Olhado’s first thought was: Fire. For it was not that long ago that the great ancient trees that had stood here were all burned by humans, filled with rage and fear. The fire the humans brought had killed the fathertrees, except for Human and Rooter, who stood at some distance from the rest; it had killed the ancient mothertree. But now new growth had risen from the corpses of the dead, as murdered pequeninos passed into their Third Life. And somewhere in the middle of all this newgrowth forest, Olhado knew, there grew a new mothertree, no doubt still slender, but thick-trunked enough from its passionate desperate first growth that hundreds of grublike babies crawled the dark hollow of its woody womb. The forest had been murdered, but it was alive again. And among the torchbearers had been Olhado’s own boy, Nimbo, too young to understand what he was doing, blindly following the demagogic rantings of his uncle Grego until it nearly killed him and when Olhado learned what he had done he was ashamed, for he knew that he had not sufficiently taught his children. That was when their visits to the forest began. It was not too late. His children would grow up knowing pequeninos so well that to harm them would be unthinkable.

Yet there was fear in this forest again, and Olhado felt himself suddenly sick with dread. What could it be? What is the warning from the fathertrees? What invader has attacked them?

But the fear only lasted for a few moments. Then the pequeninos turned, hearing something from the fathertrees that made them start to walk toward the heart of the forest. Olhado’s children would have followed, but with a gesture he held them back. He knew that the mothertree was in the center, where the pequeninos were going, and it wasn’t proper for humans to go there.

“Look, Father,” said his youngest girl. “Plower is beckoning.”

So he was. Olhado nodded then, and they followed Plower into the young forest until they came to the very place where once Nimbo had taken part in the burning of an ancient mothertree. Her charred corpse still rose into the sky, but beside it stood the new mother, slender by comparison, but still thicker than the newgrowth brothertrees. It was not her thickness that Olhado marveled at, though, nor was it the great height that she had reached in such a short time, nor the thick canopy of leaves that already spread out in shady layers over the clearing. No, it was the strange dancing light that played up and down the trunk, wherever the bark was thin, a light so white and dazzling that he could hardly look at it. Sometimes he thought that there was only one small light which raced so fast that it left the whole tree glowing before it returned to trace the path again; sometimes it seemed that it was the whole tree that was alight, throbbing with it as if it contained a volcano of life ready to erupt. The glowing reached out along the branches of the tree into the thinnest twigs; the leaves twinkled with it; and the furred shadows of the baby pequeninos crawled more rapidly along the trunk of the tree than Olhado had thought possible. It was as if a small star had come down to take residence inside the tree.

After the dazzle of the light had lost its novelty, though, Olhado noticed something else — noticed, in fact, what the pequeninos themselves most marveled at. There were blossoms on the tree. And some of the blossoms had already blown, and behind them fruit was already growing, growing visibly.

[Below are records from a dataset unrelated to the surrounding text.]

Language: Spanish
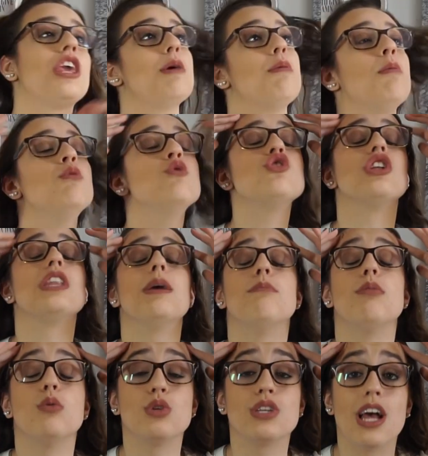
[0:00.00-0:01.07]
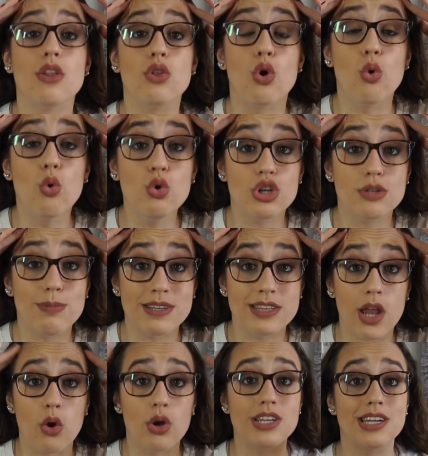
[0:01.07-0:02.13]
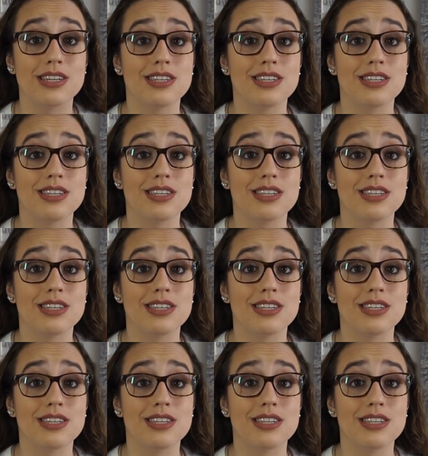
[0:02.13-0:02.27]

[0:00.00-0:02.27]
llevo mucho tiempo buscando unos pantalones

“I thought,” said Olhado softly, “that the trees could bear no fruit.”

“They couldn’t,” answered Plower. “The descolada robbed them of that.”

“But what is this?” said Olhado. “Why is there light inside the tree? Why is the fruit growing?”

“The fathertree Human says that Ender has brought his friend to us. The one called Jane. She’s visiting within the mothertrees in every forest. But even he did not tell us of this fruit.”

“It smells so strong,” said Olhado. “How can it ripen so fast? It smells so strong and sweet and tangy, I can almost taste it just from breathing the air of the blossoms, the scent of the ripening fruit.”